Thomas Cottrell is Bellevue Club’s wine consultant and the owner of La Cantina Wine Merchants.
It doesn’t happen every time, but it occurs often enough: Washington Wine Month rolls around and I suddenly feel old. Very old. Quantifiably old. As in ... when I first discovered Washington wines, almost 40 years ago, there was only a handful of wineries in the state. None
of them made wines that you or I (or most other folks) would want to drink. Then along came the first Associated Vintners releases (now Columbia Winery) and the earliest Chateau Ste. Michelle offerings. Suddenly there was hope. Twenty years later—1988—there were 80-some wineries (depends on how you count them). An impressive increase, but almost 20 years after that—today, for instance—there are more than 400 wineries in Washington. Scary, huh? It is for me. I used to know them all; maybe you did too. These days I discover a new Washington winery about twice a week. I’m working awfully hard just to keep up—and I’m in the business. I can’t imagine how consumers keep from being totally confused. I’d like to help, but this article turns out not to be the time or the place. I’ve tasted some new releases from new wineries lately, but haven’t liked them as well as some old favorites. Next week it will be different. But, for this year’s Washington Wine Month, the result of a blind tasting, I offer:
2002 Columbia Winery Chardonnay “Otis Vineyard” (Yakima Valley, $20)—some vintages of this single-vineyard wine have been overoaked (to my taste). This version is impressive for its balance, with a toasty front end, citrus notes, and a mineral component that reminds me of a fine Chablis (the French ones). As a final proof of quality, it has a fine, long finish—always the mark of an impressive wine.

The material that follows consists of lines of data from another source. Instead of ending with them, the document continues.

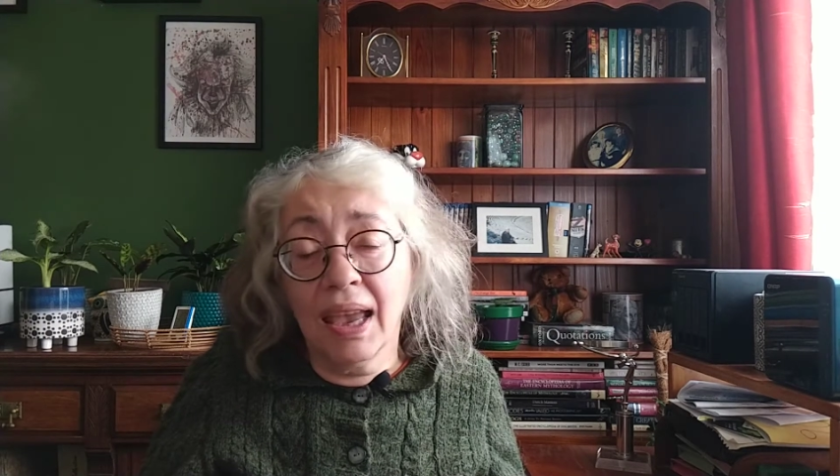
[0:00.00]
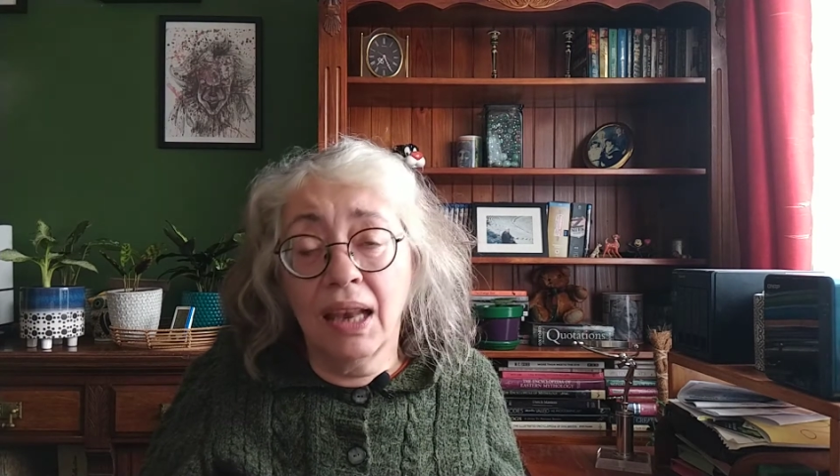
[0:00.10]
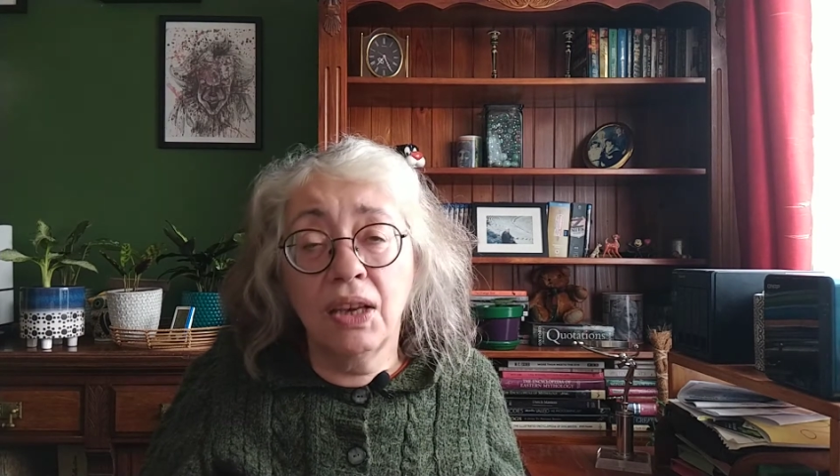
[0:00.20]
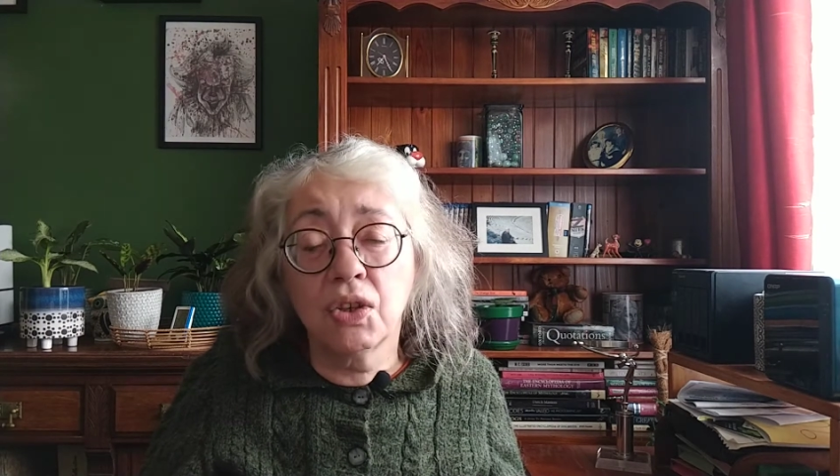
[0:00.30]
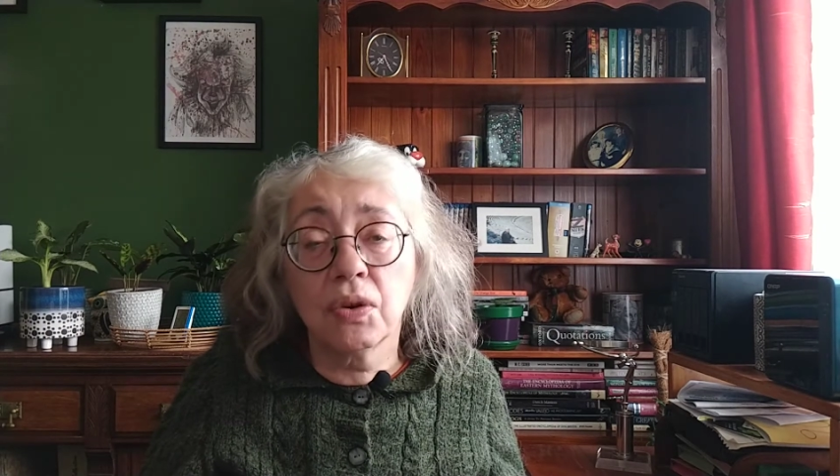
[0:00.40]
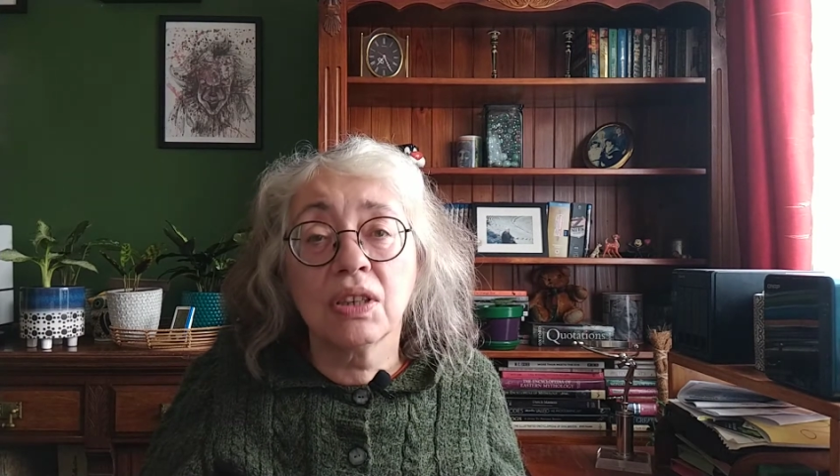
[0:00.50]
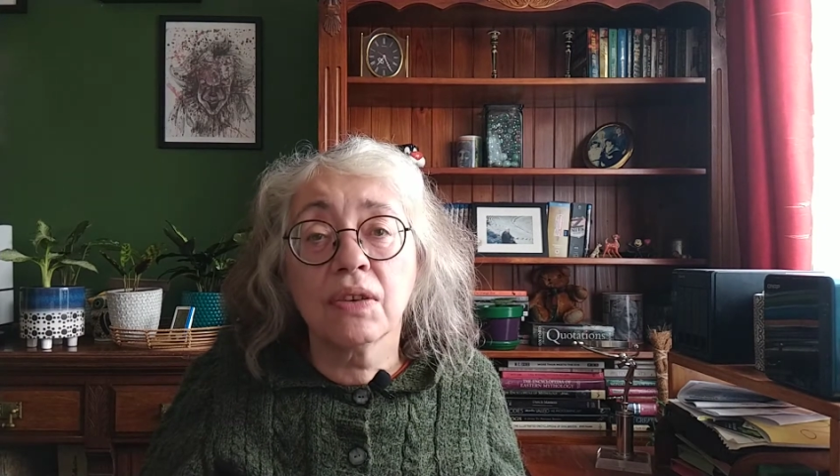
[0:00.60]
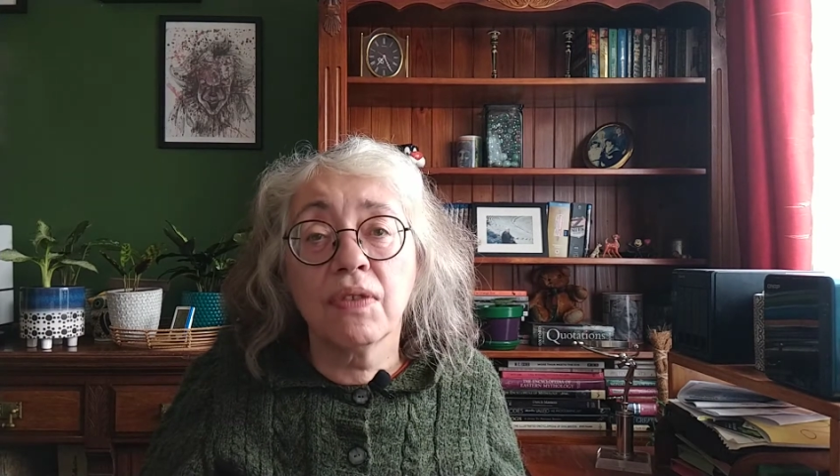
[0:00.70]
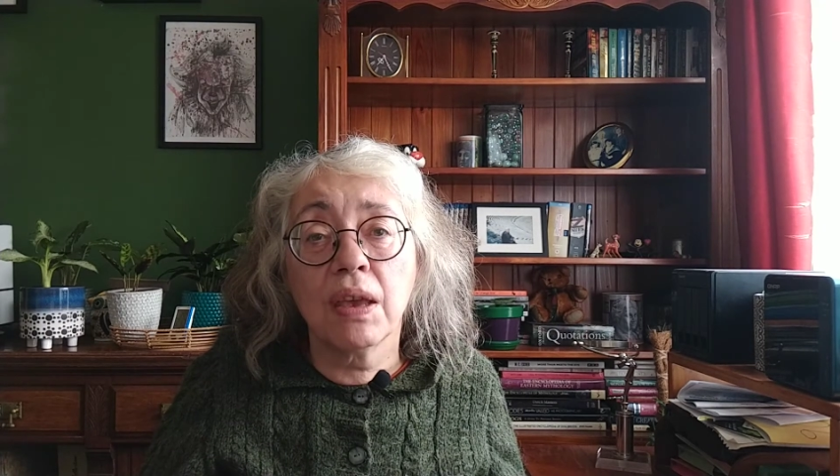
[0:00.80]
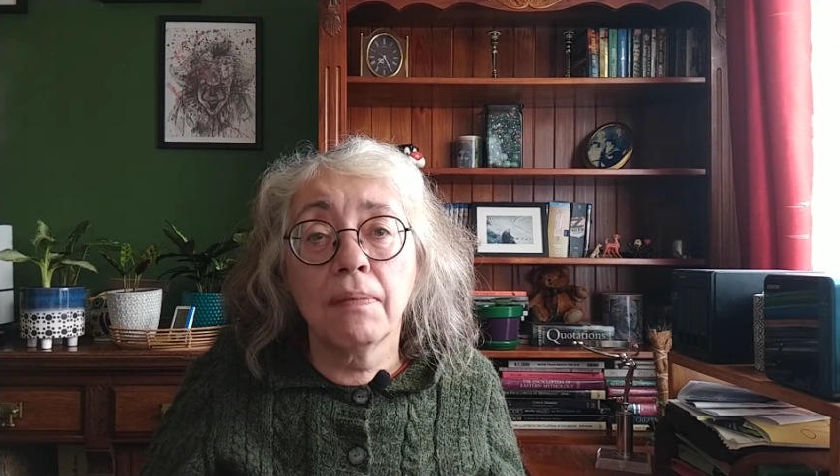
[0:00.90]
any stretch
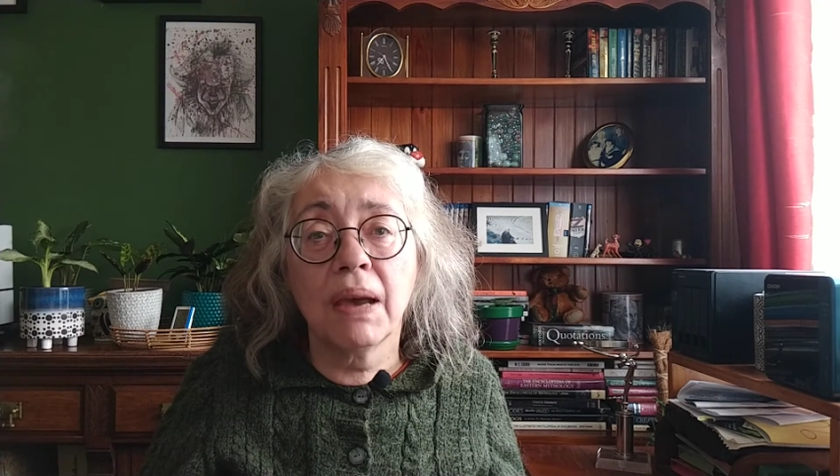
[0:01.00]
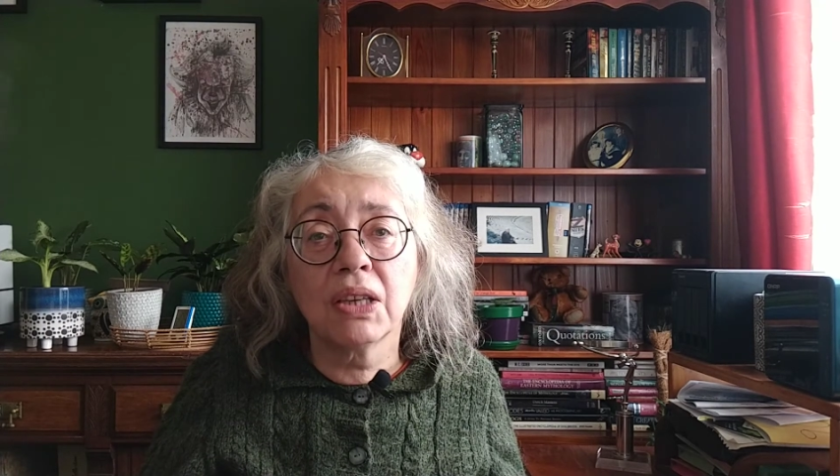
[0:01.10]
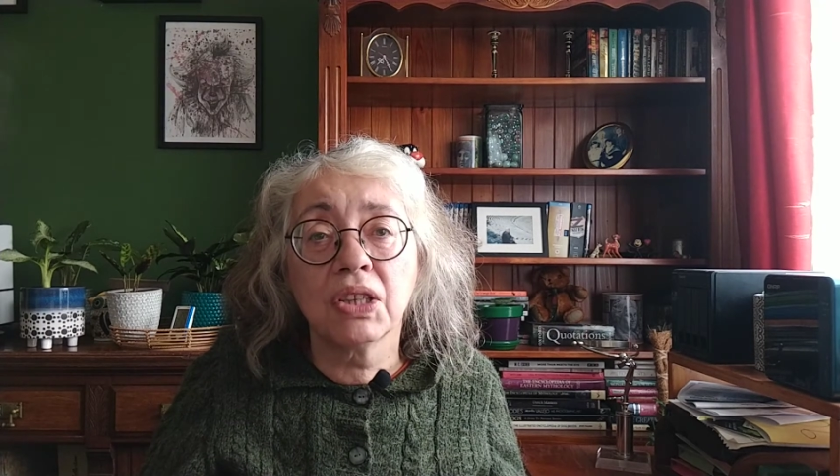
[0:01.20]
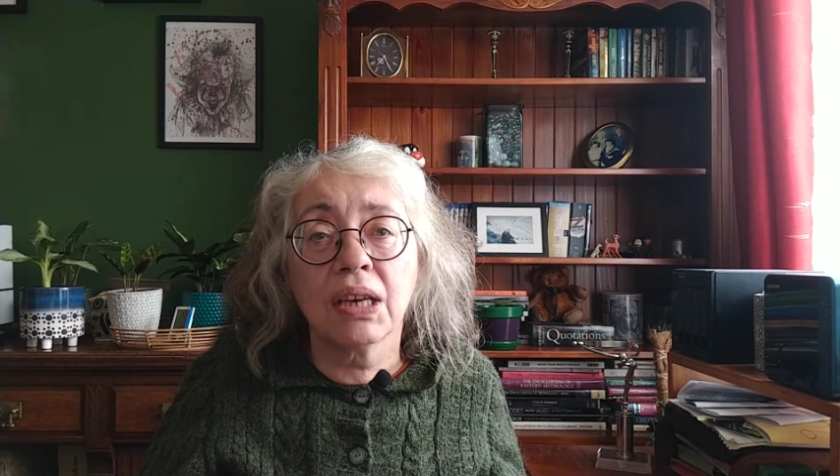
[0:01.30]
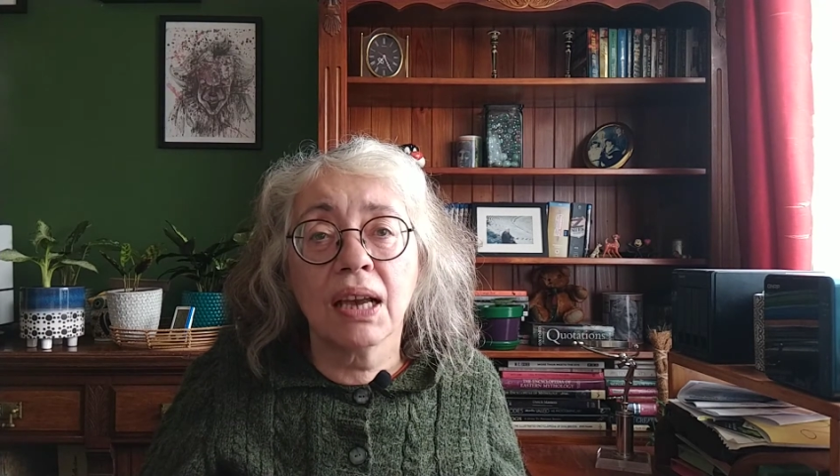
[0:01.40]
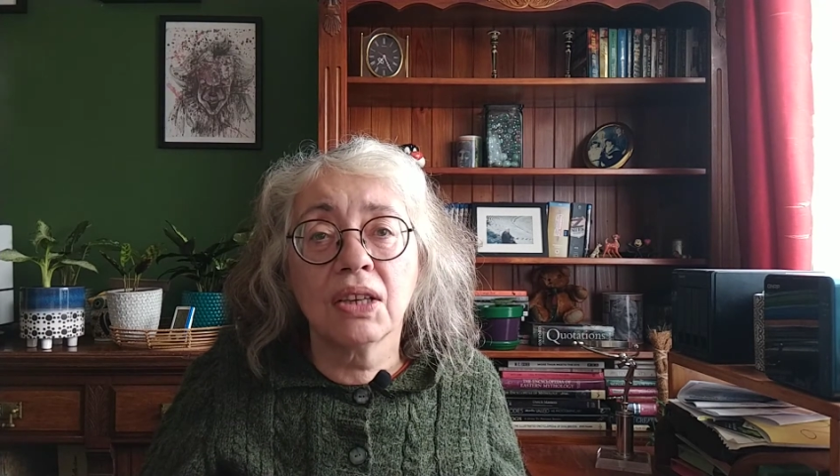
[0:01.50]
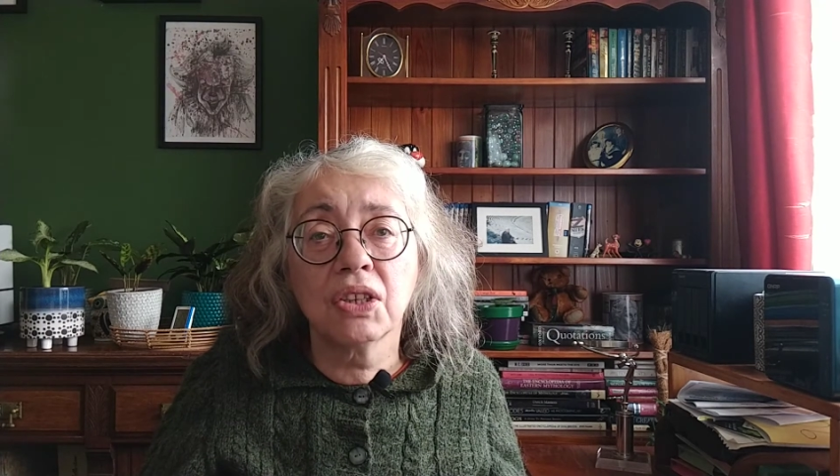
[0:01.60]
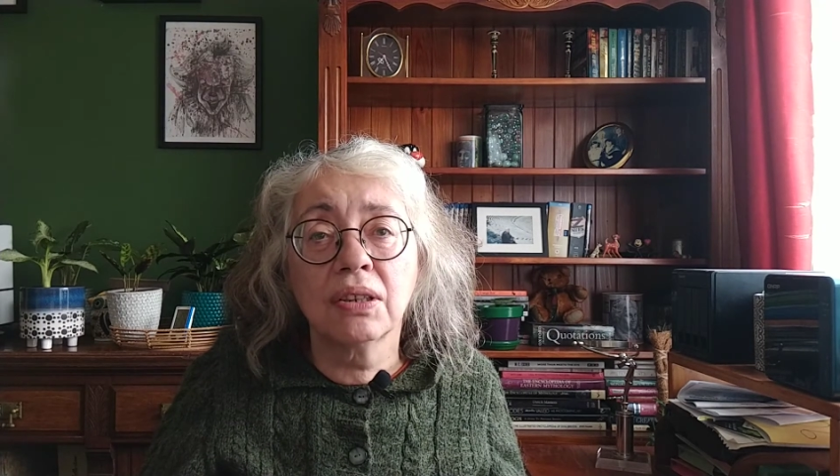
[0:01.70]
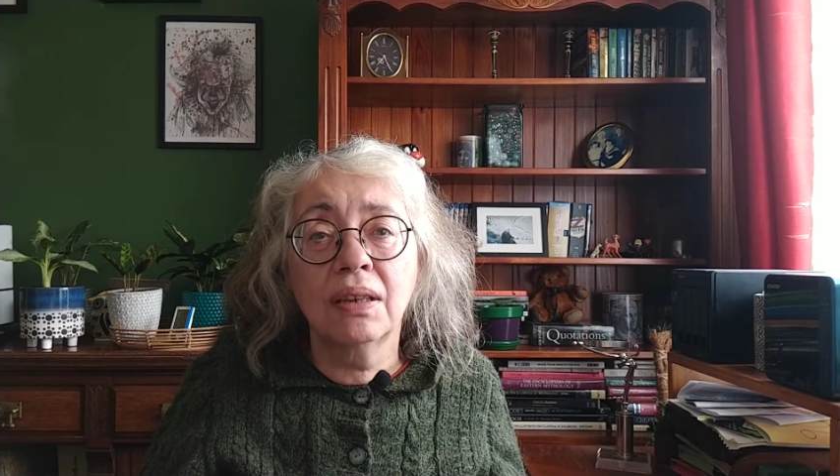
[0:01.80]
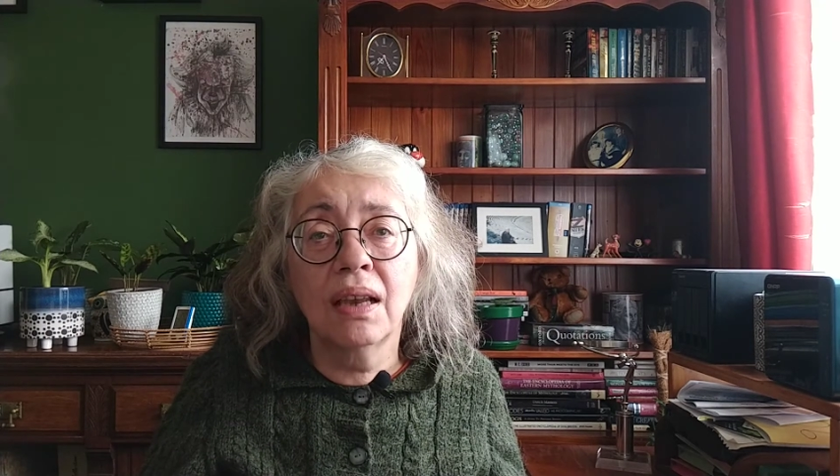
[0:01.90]
of the
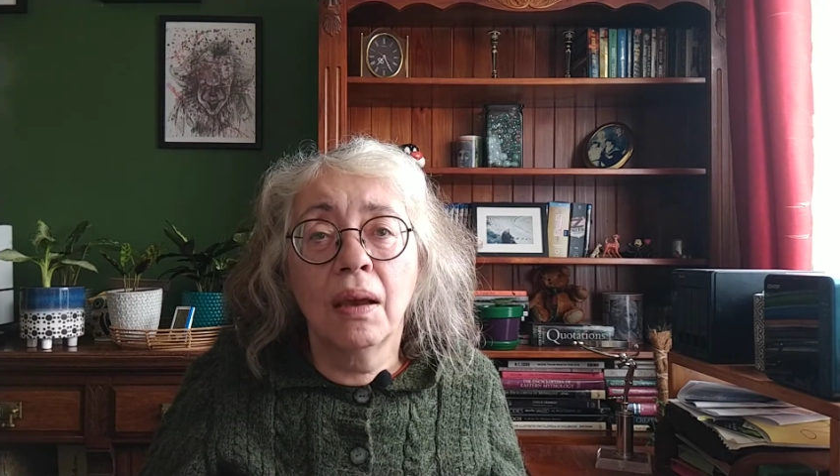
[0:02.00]
imagination,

2004 Novelty Hills Chardonnay (Columbia Valley, $16)—(okay, I cheated—this is a relatively new winery). Wine consultant Mike Januik continues to impress me with the wines
he turns out under his own name, and under the Novelty Hill imprimatur as well. Tasted blind, this wine showed charming fruit, tempered with a judicious use of toasty oak. Round and creamy, it had a moderate finish and a high satisfaction ratio. This is the fourth time I’ve picked a Novelty Hill Chard as a favorite in a blind tasting.
2002 Apex II Cabernet Sauvignon (Yakima Valley, $16)—the group of 10 tasters got this one right—they agreed with me. We all recognized the ripe, sweet fruit on display, the vanilla oak and spice, the fine balance of acid and tannins that made this wine a candidate for another sip—or another glass. The impressive length was another mark of fine winemaking—this time by Brian Carter.

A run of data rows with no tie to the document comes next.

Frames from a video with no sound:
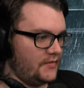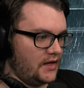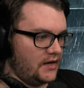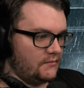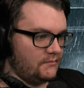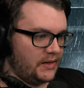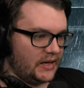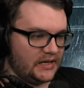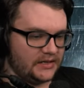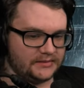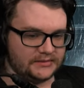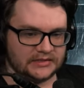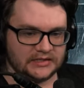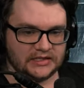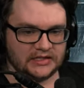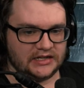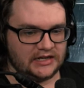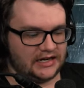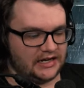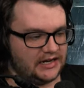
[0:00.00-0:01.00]
But
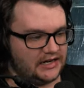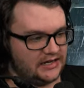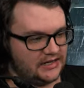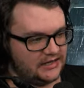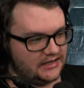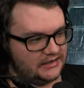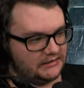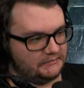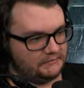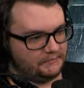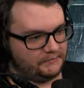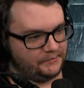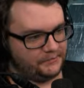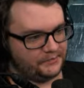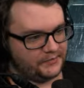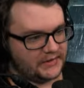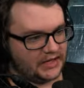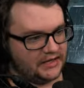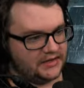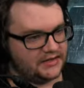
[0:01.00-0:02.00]
um,
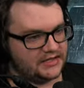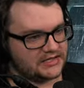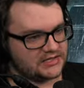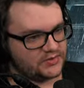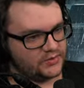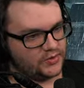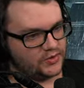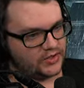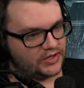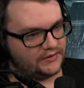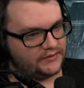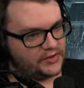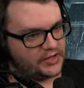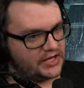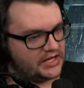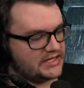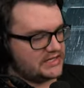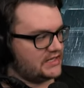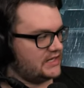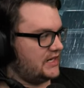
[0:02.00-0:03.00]
this will give you
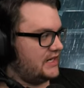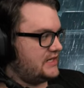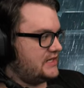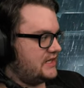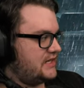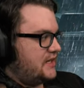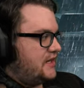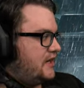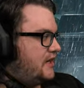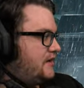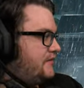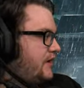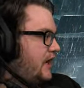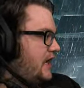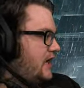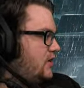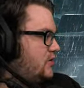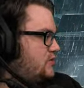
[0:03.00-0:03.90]
guys an idea of how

2002 Columbia Crest Cabernet Sauvignon “Reserve” (Columbia Valley, $33)—this was my second favorite Cabernet in this blind tasting: impressively dark color; sweet, ripe fruit in the nose, touched with noticeable spice; an almost fleshy, mouth-filling texture; medium tannins and a soft finish. As tasty as it was, it seemed a bit simple—wish I could have spent more time with it to see if it would open up. I suspect it would.

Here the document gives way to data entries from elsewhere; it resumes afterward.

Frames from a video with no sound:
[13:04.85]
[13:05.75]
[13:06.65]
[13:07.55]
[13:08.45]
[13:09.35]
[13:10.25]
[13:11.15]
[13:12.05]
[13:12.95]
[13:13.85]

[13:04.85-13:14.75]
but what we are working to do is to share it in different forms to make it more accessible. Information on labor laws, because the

2002 Sagelands “Freddie’s Blend” Red (Columbia Valley, $10)—is a very flavorful amalgam of this and that, showing classic rich Washington fruitiness wrapped in a supple, smooth package. Nitpickers might find it a bit simple, but it’s very pleasing in this price range. A great summer barbecue or sipping wine.
2005 Hogue “Genesis” Riesling (Yakima Valley, $10)—Washington state first established its wine country credentials with riesling. In the intervening years the reds have come to dominate our thinking, and received rave reviews nationally too. But every now and then, I run across a truly delicious example of riesling that reminds me of what all the fuss was about back then. This wine is a classic: floral/fruity in the nose with a palate that adds slatelike minerality
and citrus notes. The great thing about this wine is the balance—the trace of sweetness poised against bracing acidity and the lingering finish tell you just how good this wine is. Use as an aperitif or serve with a fish course topped with a fresh fruit salsa. I could come up with a lot more local wines to tempt you, but space is running out. Don’t let that stop you—get out there and try more of what our Washington vintners are up to. And don’t let the end of Washington Wine Month stop you. There’s enough goodness out there to keep you busy all year long.